L’incendie qui a réduit le camp de Grande-Synthe en cendres lundi 10 avril au soir, nous fait craindre, un déplacement important d’exilé.e.s vers Calais, dont des mineur.e.s et des familles, alors même que l’État refuse d’assumer ses responsabilités et que les actions des associations ou simples citoyen.ne.s qui viennent aujourd’hui au soutien des exilé.e.s sont régulièrement entravées par les autorités.
Les conséquences de cette politique sont graves. Des personnes vulnérables de par leur parcours, leur statut juridique, leurs état de santé et psychologique, leur sexe, ou encore leur très jeune âge sont maintenues dans une situation de grande précarité.
Relégué.e.s aux sous-bois d’une zone industrielle, sans abri, ni tente pour dormir, traqué.e.s des lieux de distribution de repas jusques aux parkings, de nombreux.ses exilé.e.s relatent des violences policières quotidiennes. Gaz lacrymogène au visage à bout portant, coup de pieds, de poings, de matraque, sont monnaie courante, dans la rue ou à l’arrière d’un fourgon de police. Nous disposons aujourd’hui d’un nombre important de témoignages, notamment de mineurs non-accompagnés. (...)
En outre, nous nous alarmons de voir se multiplier depuis le début de l’année, les demandes de laisser-passer pour des pays en guerre ou reconnus comme dangereux, comme le Soudan, l’Afghanistan ou l’Irak. Les déportations, notamment vers le Soudan, pays dont le dirigeant est poursuivi pour crime contre l’humanité, se multiplient dans une grande indifférence.

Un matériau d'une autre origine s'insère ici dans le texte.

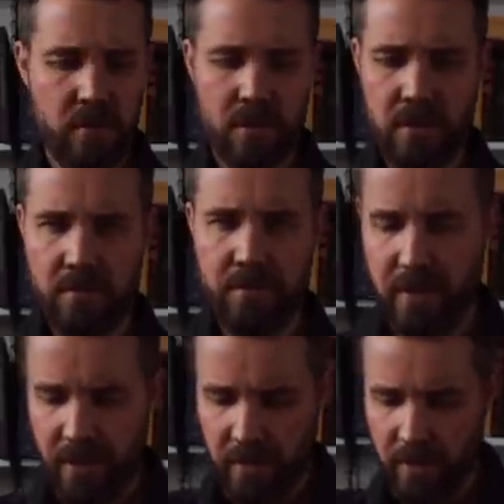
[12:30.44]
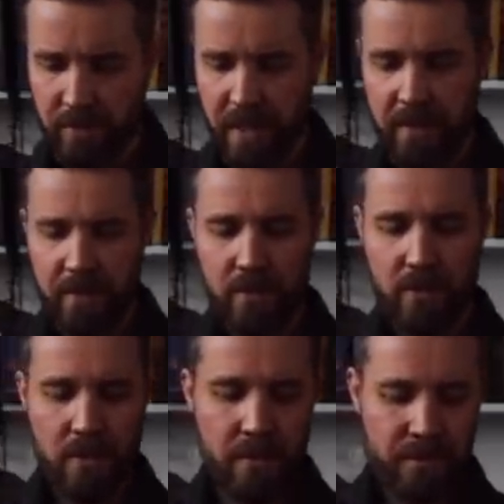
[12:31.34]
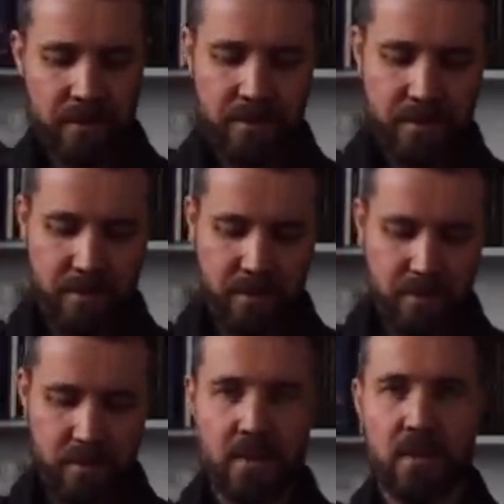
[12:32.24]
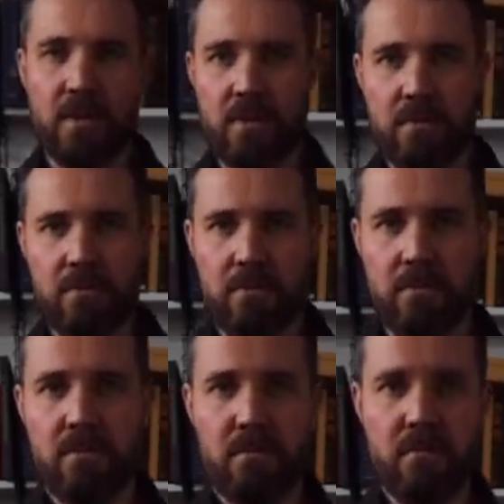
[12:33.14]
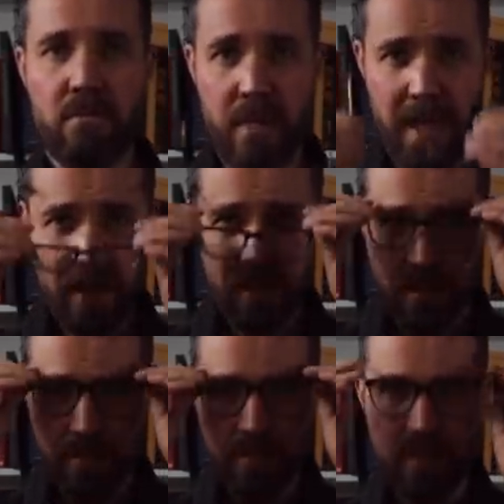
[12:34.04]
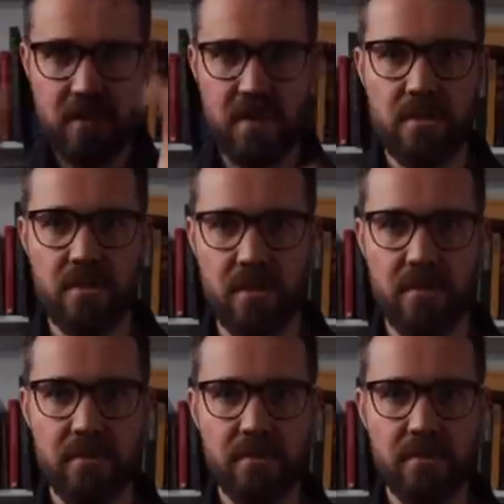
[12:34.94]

but they're going back in the drawer because editing, consistency.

Cette situation est inacceptable, nous ne devons pas nous habituer aux traitements inhumains dont sont victimes quotidiennement les personnes en exil sur notre territoire par le fait d’un gouvernement qui réprime et ne protège plus.
En raison de la gravité des faits rapportés, nous invitons instamment le Défenseur des Droits et spécialement la commission pour la défense des droits des enfants, ainsi que la Contrôleur Général des Lieux de Privation de Liberté, à se rendre sur place afin de faire la lumière sur la situation.